Detta in soldoni, qualcuno a questo punto ci dovrebbe spiegare l’importanza e l’incidenza, su concorsi estremamente ardui come quello in magistratura (ordinaria o amministrativa che sia), di questi famigerati corsi di preparazione. Ce ne sono ormai a decine in Italia, sorti come i funghi da tre lustri a questa parte e con tariffe che variano da alcune centinaia a diverse migliaia di euro. E sarebbero proprio i più cari, manco a dirlo, a garantire ai partecipanti un consistente margine di successo. Naturale, dunque, il sospetto che i gestori di questi “top player” della categoria abbiano modo di conoscere le tracce degli elaborati o, in ogni caso, di raccomandare i loro pupilli al concorso.
Ma siccome la cultura del sospetto non ci appartiene e crediamo fermamente nella correttezza e probità di amministratori e docenti delle scuole in questione, respingiamo con forza l’illazione e formuliamo al contempo una modesta proposta in grado di scacciare il demone della congettura: siano le università statali ad organizzare i seminari di preparazione ai concorsi più difficili, quelli che aprono le porte degli incarichi pubblici più prestigiosi e meglio pagati. In alternativa, siano le commissioni d’esame a inaridire all’origine la pianta, indicando, per le prove scritte di certi concorsi, tracce intellegibili a mente umana.

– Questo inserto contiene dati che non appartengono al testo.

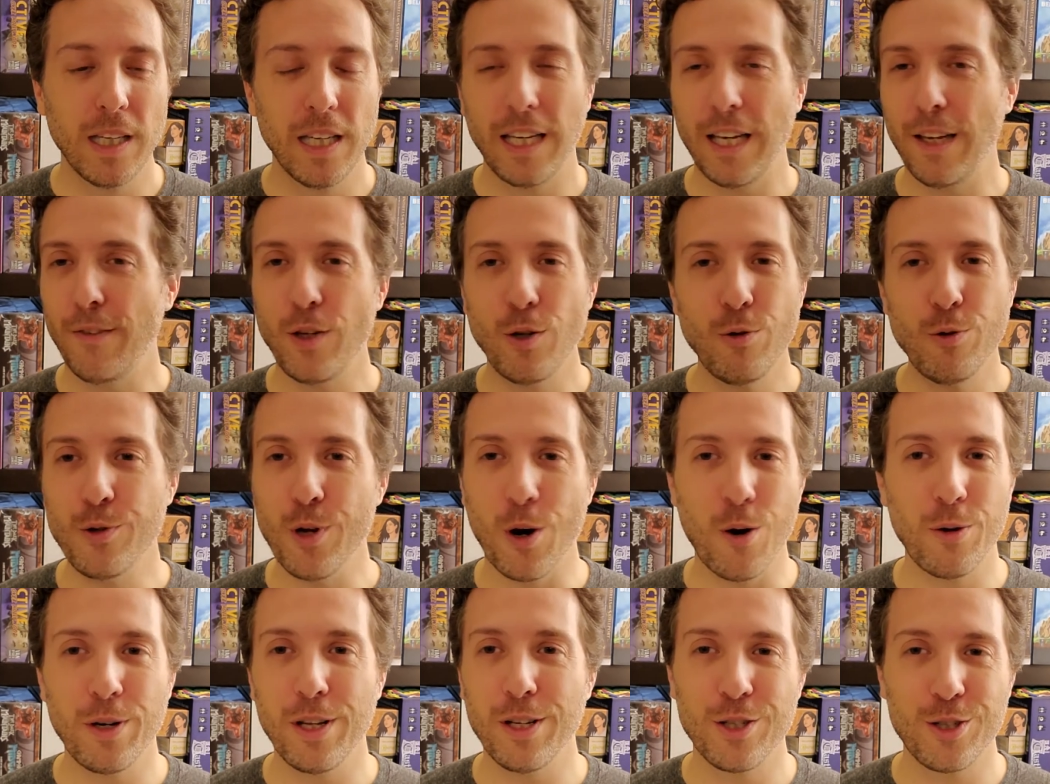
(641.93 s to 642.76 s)
If you
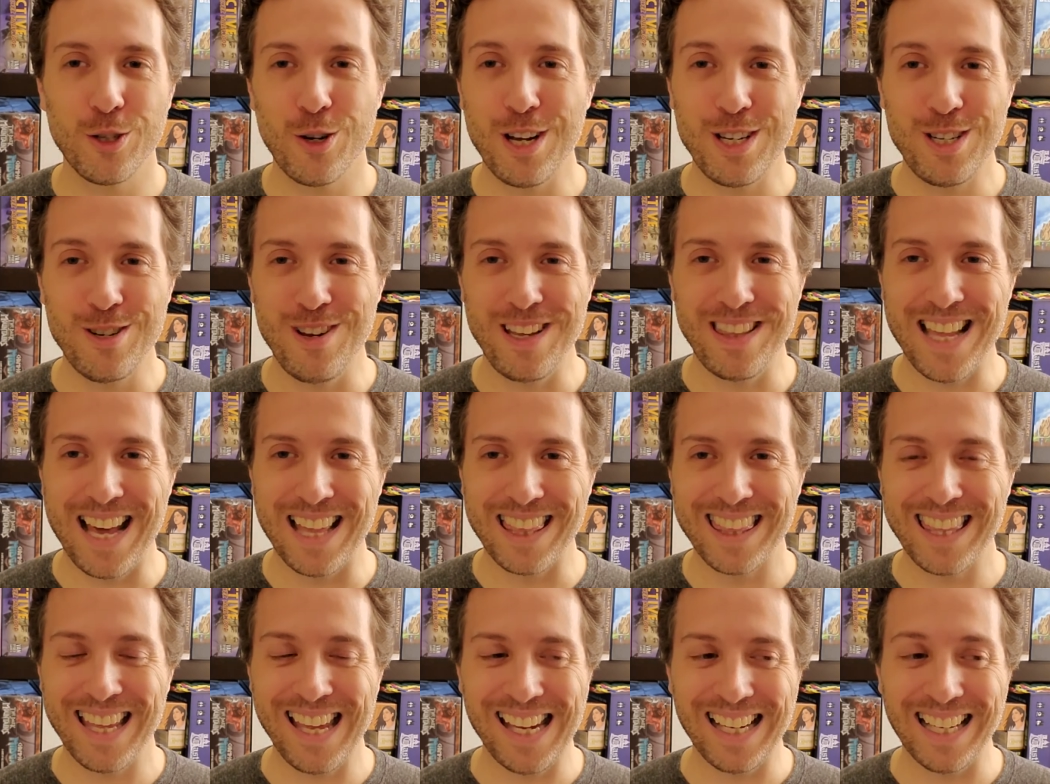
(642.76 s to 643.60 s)
don't enjoy doing
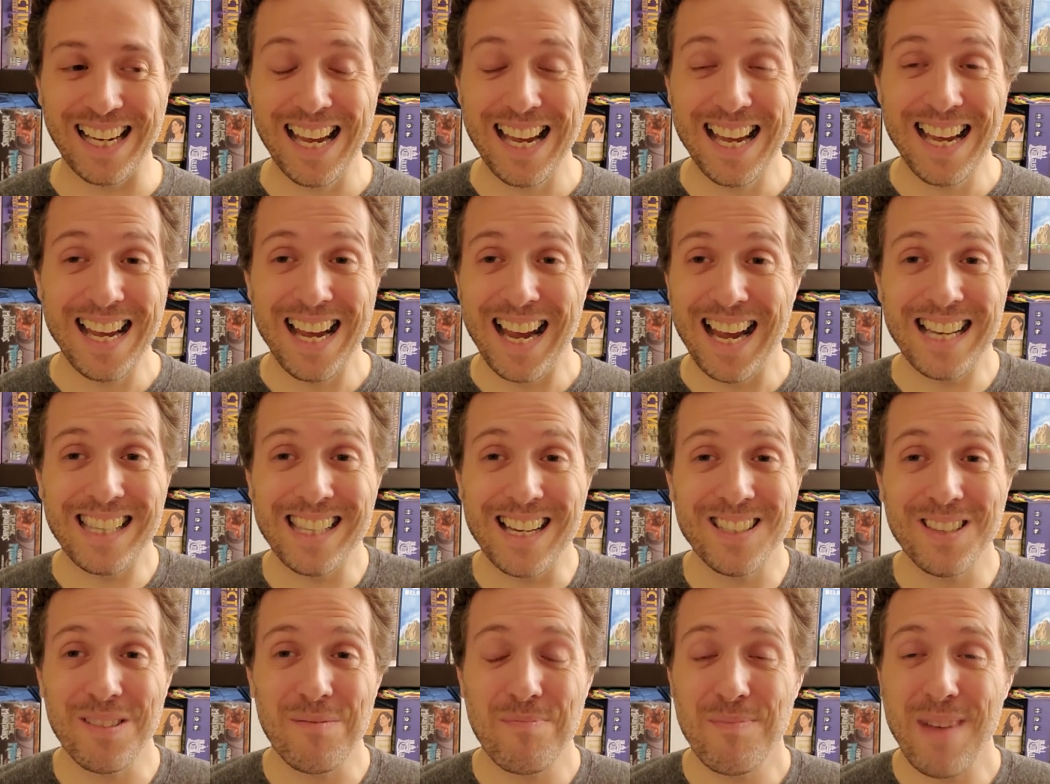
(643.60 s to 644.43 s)
that thing, it
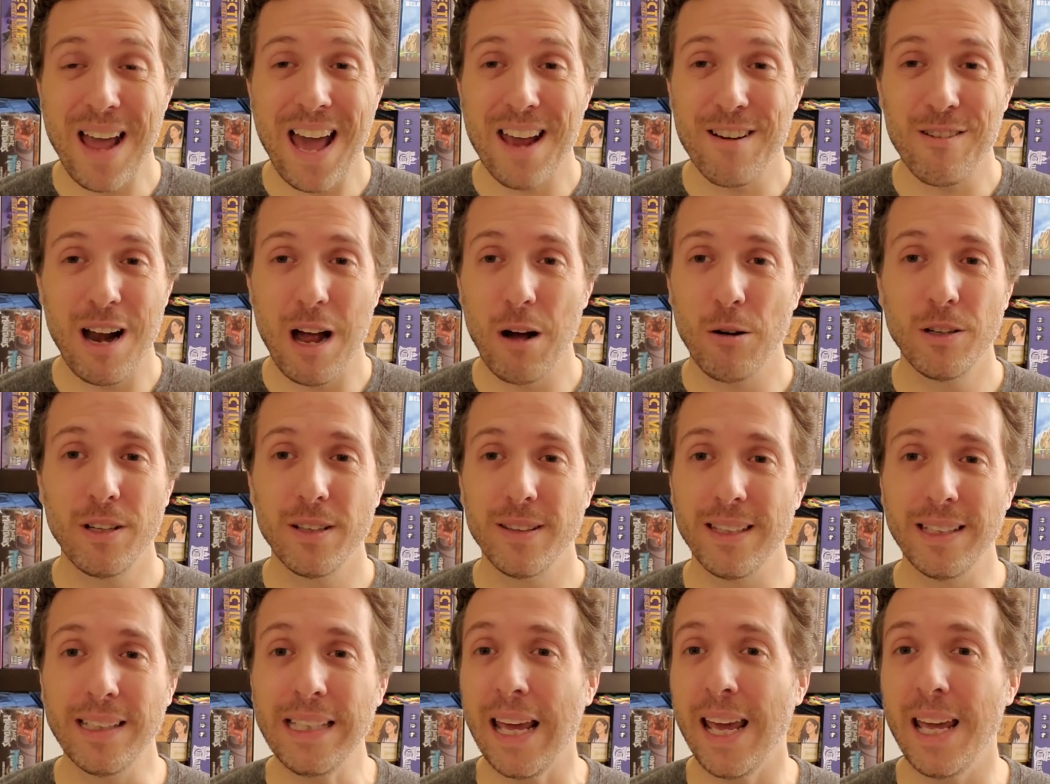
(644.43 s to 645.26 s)
doesn't matter how good
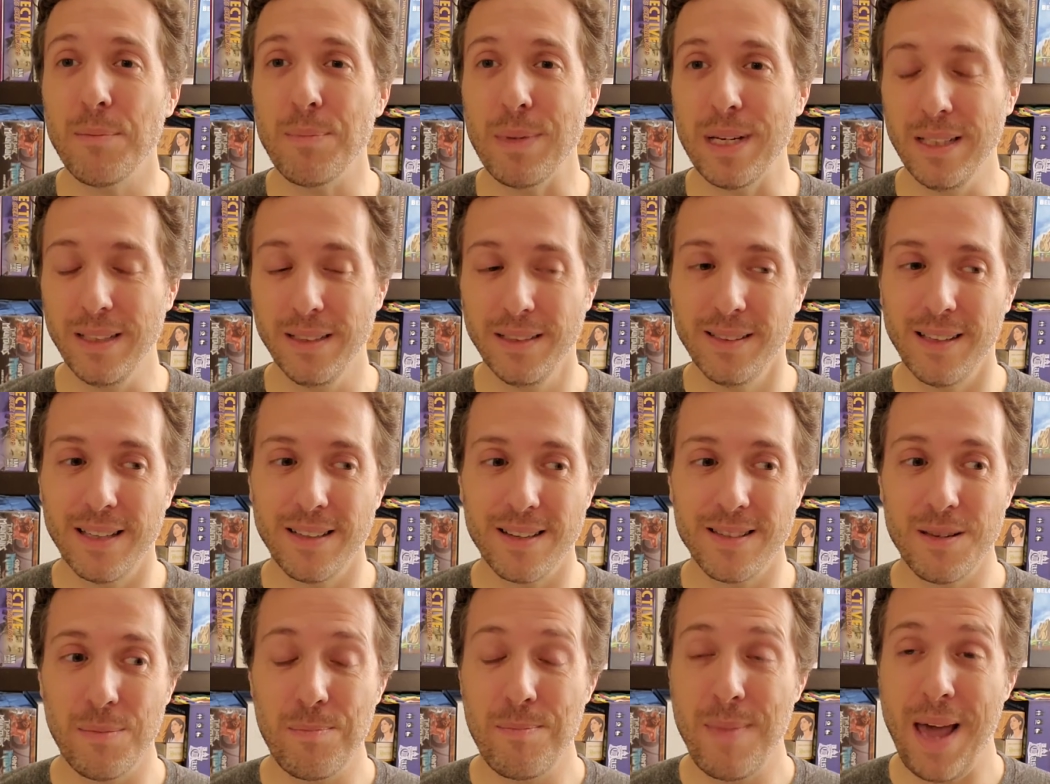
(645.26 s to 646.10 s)
the game is. It
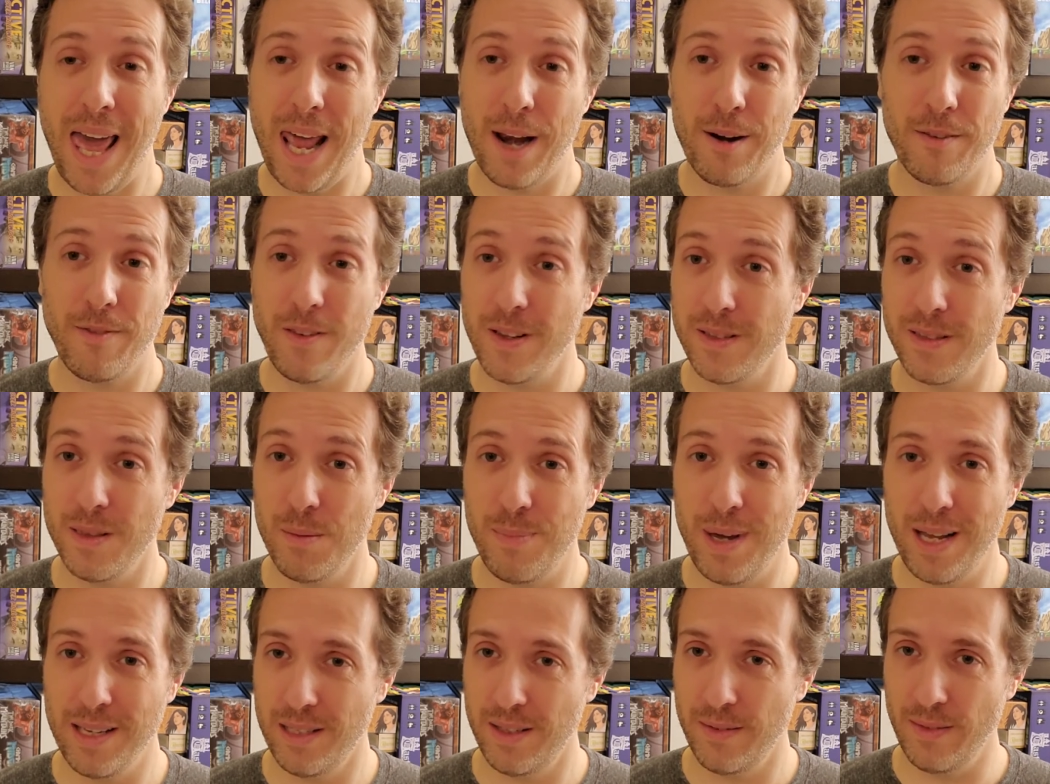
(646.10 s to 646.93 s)
doesn't matter if it's the
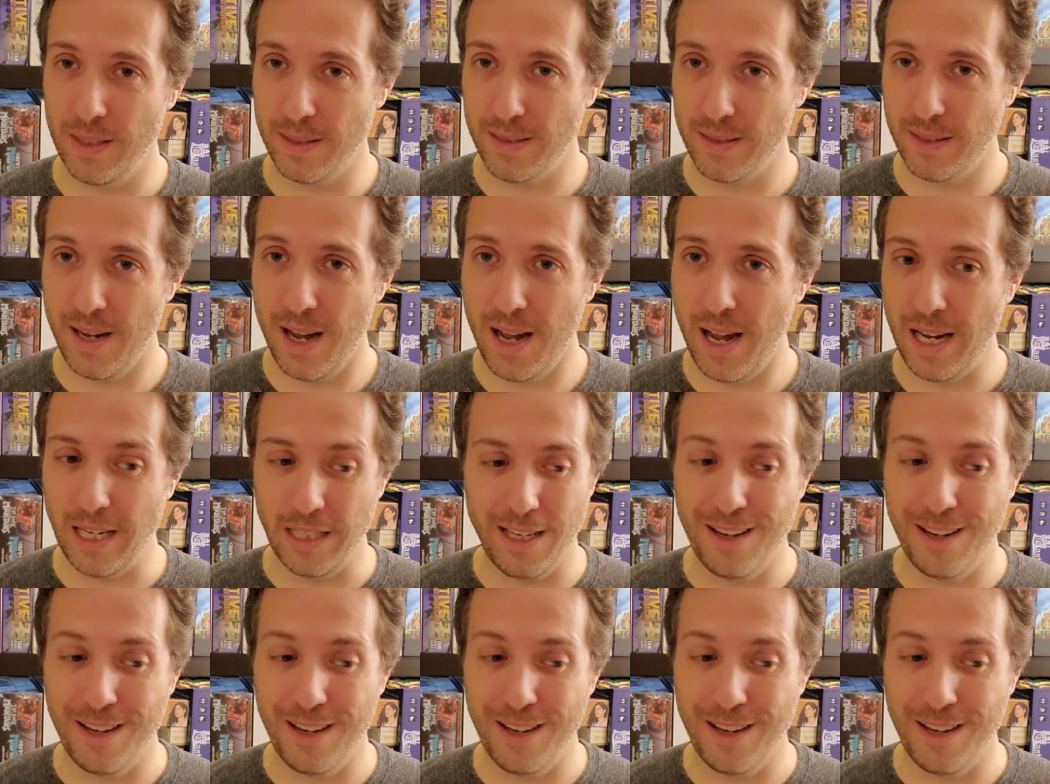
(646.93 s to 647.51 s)
best of its kind.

Nessuno pretende ovviamente la banalizzazione delle procedure concorsuali per magistrato o per vice prefetto (ci mancherebbe), ma tracce dove – ad esempio – si chiede di commentare funditus e con dovizia di riferimenti normativi, dottrinali e giurisprudenziali, sentenze sconosciute persino a chi a suo tempo le ha redatte, sono il miglior viatico alla proliferazione dei corsi di preparazione – più o meno seri – e dei loro frutti avvelenati, primo tra tutti  il priapismo stravagante di taluni insegnanti.